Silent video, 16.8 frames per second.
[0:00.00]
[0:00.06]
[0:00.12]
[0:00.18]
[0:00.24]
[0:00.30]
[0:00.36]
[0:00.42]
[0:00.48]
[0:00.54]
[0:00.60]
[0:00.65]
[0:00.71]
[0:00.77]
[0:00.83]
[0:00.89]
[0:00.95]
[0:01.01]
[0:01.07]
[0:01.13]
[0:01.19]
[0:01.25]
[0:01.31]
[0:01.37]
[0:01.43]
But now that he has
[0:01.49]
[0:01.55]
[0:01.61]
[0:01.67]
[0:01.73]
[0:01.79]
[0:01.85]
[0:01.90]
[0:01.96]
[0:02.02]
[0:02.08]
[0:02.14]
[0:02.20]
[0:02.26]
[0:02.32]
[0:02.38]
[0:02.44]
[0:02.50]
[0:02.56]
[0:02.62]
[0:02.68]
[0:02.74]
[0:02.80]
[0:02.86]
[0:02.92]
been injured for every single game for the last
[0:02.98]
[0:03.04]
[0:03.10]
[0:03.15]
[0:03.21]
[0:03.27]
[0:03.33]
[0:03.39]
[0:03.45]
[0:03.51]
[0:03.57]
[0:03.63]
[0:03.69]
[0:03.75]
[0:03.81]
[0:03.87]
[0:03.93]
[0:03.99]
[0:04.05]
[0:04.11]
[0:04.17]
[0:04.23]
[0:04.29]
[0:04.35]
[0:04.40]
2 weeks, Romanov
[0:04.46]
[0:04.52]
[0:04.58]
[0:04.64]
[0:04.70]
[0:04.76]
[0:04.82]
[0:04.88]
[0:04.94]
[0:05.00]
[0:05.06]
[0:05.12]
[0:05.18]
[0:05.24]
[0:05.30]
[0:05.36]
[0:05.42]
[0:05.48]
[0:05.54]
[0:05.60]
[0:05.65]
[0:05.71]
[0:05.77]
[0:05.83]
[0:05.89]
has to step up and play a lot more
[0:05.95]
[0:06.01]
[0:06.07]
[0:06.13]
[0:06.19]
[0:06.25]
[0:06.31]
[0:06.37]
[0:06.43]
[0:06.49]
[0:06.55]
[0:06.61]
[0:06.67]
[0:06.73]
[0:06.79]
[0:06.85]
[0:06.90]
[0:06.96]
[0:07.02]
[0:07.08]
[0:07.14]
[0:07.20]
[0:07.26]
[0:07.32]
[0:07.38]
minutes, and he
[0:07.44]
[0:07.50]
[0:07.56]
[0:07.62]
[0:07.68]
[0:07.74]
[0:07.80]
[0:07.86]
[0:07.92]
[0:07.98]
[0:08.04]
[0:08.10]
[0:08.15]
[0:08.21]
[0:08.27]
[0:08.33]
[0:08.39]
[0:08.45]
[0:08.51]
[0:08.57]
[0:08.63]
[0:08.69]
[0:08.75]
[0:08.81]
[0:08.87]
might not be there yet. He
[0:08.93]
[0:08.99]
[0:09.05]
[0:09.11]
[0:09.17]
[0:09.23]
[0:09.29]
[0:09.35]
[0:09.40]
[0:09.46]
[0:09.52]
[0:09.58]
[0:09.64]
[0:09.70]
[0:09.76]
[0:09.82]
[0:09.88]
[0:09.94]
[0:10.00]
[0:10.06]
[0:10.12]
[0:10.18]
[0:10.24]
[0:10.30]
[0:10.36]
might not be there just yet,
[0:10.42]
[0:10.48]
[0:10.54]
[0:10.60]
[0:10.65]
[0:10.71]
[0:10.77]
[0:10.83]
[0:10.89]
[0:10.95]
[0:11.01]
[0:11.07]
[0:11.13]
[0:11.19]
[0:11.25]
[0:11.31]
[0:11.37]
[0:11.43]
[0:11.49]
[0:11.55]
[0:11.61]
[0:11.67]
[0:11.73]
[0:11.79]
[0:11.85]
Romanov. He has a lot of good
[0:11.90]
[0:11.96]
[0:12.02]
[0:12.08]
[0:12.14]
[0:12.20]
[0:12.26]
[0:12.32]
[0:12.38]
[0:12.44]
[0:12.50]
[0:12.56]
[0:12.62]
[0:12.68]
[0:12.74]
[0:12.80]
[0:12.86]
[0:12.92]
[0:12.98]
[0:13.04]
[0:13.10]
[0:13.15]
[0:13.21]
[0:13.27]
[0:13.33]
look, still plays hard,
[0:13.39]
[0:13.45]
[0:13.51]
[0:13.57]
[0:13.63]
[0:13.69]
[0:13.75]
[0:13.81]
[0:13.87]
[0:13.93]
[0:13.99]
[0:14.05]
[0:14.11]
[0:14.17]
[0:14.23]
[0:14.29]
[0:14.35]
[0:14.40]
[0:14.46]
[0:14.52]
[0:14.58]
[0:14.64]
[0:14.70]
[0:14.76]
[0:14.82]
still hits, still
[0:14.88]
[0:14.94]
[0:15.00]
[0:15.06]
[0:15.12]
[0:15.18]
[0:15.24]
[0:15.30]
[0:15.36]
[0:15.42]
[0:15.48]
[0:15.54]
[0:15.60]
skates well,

*-*-*

• **About this exercise**
The whole of the material above needs to be copied exactly.

• **Solution to the problem**
Silent video, 16.8 frames per second.
[0:00.00]
[0:00.06]
[0:00.12]
[0:00.18]
[0:00.24]
[0:00.30]
[0:00.36]
[0:00.42]
[0:00.48]
[0:00.54]
[0:00.60]
[0:00.65]
[0:00.71]
[0:00.77]
[0:00.83]
[0:00.89]
[0:00.95]
[0:01.01]
[0:01.07]
[0:01.13]
[0:01.19]
[0:01.25]
[0:01.31]
[0:01.37]
[0:01.43]
But now that he has
[0:01.49]
[0:01.55]
[0:01.61]
[0:01.67]
[0:01.73]
[0:01.79]
[0:01.85]
[0:01.90]
[0:01.96]
[0:02.02]
[0:02.08]
[0:02.14]
[0:02.20]
[0:02.26]
[0:02.32]
[0:02.38]
[0:02.44]
[0:02.50]
[0:02.56]
[0:02.62]
[0:02.68]
[0:02.74]
[0:02.80]
[0:02.86]
[0:02.92]
been injured for every single game for the last
[0:02.98]
[0:03.04]
[0:03.10]
[0:03.15]
[0:03.21]
[0:03.27]
[0:03.33]
[0:03.39]
[0:03.45]
[0:03.51]
[0:03.57]
[0:03.63]
[0:03.69]
[0:03.75]
[0:03.81]
[0:03.87]
[0:03.93]
[0:03.99]
[0:04.05]
[0:04.11]
[0:04.17]
[0:04.23]
[0:04.29]
[0:04.35]
[0:04.40]
2 weeks, Romanov
[0:04.46]
[0:04.52]
[0:04.58]
[0:04.64]
[0:04.70]
[0:04.76]
[0:04.82]
[0:04.88]
[0:04.94]
[0:05.00]
[0:05.06]
[0:05.12]
[0:05.18]
[0:05.24]
[0:05.30]
[0:05.36]
[0:05.42]
[0:05.48]
[0:05.54]
[0:05.60]
[0:05.65]
[0:05.71]
[0:05.77]
[0:05.83]
[0:05.89]
has to step up and play a lot more
[0:05.95]
[0:06.01]
[0:06.07]
[0:06.13]
[0:06.19]
[0:06.25]
[0:06.31]
[0:06.37]
[0:06.43]
[0:06.49]
[0:06.55]
[0:06.61]
[0:06.67]
[0:06.73]
[0:06.79]
[0:06.85]
[0:06.90]
[0:06.96]
[0:07.02]
[0:07.08]
[0:07.14]
[0:07.20]
[0:07.26]
[0:07.32]
[0:07.38]
minutes, and he
[0:07.44]
[0:07.50]
[0:07.56]
[0:07.62]
[0:07.68]
[0:07.74]
[0:07.80]
[0:07.86]
[0:07.92]
[0:07.98]
[0:08.04]
[0:08.10]
[0:08.15]
[0:08.21]
[0:08.27]
[0:08.33]
[0:08.39]
[0:08.45]
[0:08.51]
[0:08.57]
[0:08.63]
[0:08.69]
[0:08.75]
[0:08.81]
[0:08.87]
might not be there yet. He
[0:08.93]
[0:08.99]
[0:09.05]
[0:09.11]
[0:09.17]
[0:09.23]
[0:09.29]
[0:09.35]
[0:09.40]
[0:09.46]
[0:09.52]
[0:09.58]
[0:09.64]
[0:09.70]
[0:09.76]
[0:09.82]
[0:09.88]
[0:09.94]
[0:10.00]
[0:10.06]
[0:10.12]
[0:10.18]
[0:10.24]
[0:10.30]
[0:10.36]
might not be there just yet,
[0:10.42]
[0:10.48]
[0:10.54]
[0:10.60]
[0:10.65]
[0:10.71]
[0:10.77]
[0:10.83]
[0:10.89]
[0:10.95]
[0:11.01]
[0:11.07]
[0:11.13]
[0:11.19]
[0:11.25]
[0:11.31]
[0:11.37]
[0:11.43]
[0:11.49]
[0:11.55]
[0:11.61]
[0:11.67]
[0:11.73]
[0:11.79]
[0:11.85]
Romanov. He has a lot of good
[0:11.90]
[0:11.96]
[0:12.02]
[0:12.08]
[0:12.14]
[0:12.20]
[0:12.26]
[0:12.32]
[0:12.38]
[0:12.44]
[0:12.50]
[0:12.56]
[0:12.62]
[0:12.68]
[0:12.74]
[0:12.80]
[0:12.86]
[0:12.92]
[0:12.98]
[0:13.04]
[0:13.10]
[0:13.15]
[0:13.21]
[0:13.27]
[0:13.33]
look, still plays hard,
[0:13.39]
[0:13.45]
[0:13.51]
[0:13.57]
[0:13.63]
[0:13.69]
[0:13.75]
[0:13.81]
[0:13.87]
[0:13.93]
[0:13.99]
[0:14.05]
[0:14.11]
[0:14.17]
[0:14.23]
[0:14.29]
[0:14.35]
[0:14.40]
[0:14.46]
[0:14.52]
[0:14.58]
[0:14.64]
[0:14.70]
[0:14.76]
[0:14.82]
still hits, still
[0:14.88]
[0:14.94]
[0:15.00]
[0:15.06]
[0:15.12]
[0:15.18]
[0:15.24]
[0:15.30]
[0:15.36]
[0:15.42]
[0:15.48]
[0:15.54]
[0:15.60]
skates well,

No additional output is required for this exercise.